(Collected data entries)
──────────────────────────────

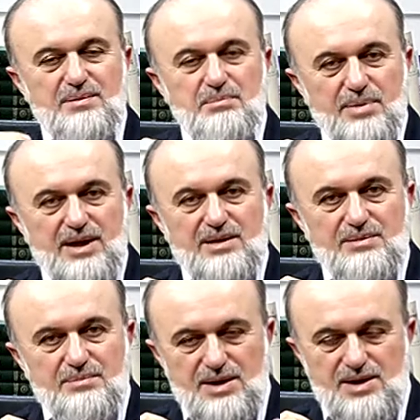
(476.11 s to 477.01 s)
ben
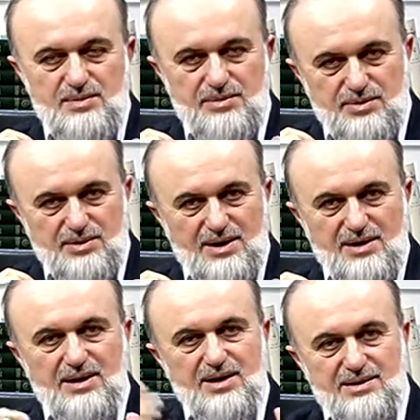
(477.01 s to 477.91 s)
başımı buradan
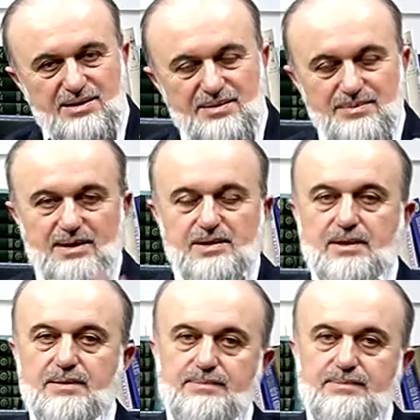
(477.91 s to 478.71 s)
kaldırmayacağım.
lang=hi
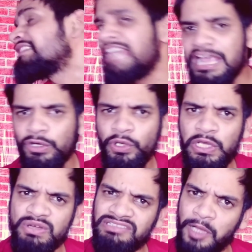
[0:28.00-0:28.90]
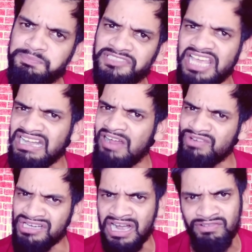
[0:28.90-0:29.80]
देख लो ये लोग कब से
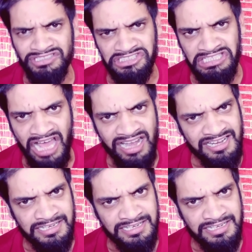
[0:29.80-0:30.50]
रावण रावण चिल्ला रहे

──────────────────────────────

-- WORK REQUIRED --
The data needs to be reproduced exactly, please, apart from its pictures.

-- EXERCISE OUTPUT --
(476.11 s to 477.01 s)
ben
(477.01 s to 477.91 s)
başımı buradan
(477.91 s to 478.71 s)
kaldırmayacağım.
lang=hi
[0:28.00-0:28.90]
[0:28.90-0:29.80]
देख लो ये लोग कब से
[0:29.80-0:30.50]
रावण रावण चिल्ला रहे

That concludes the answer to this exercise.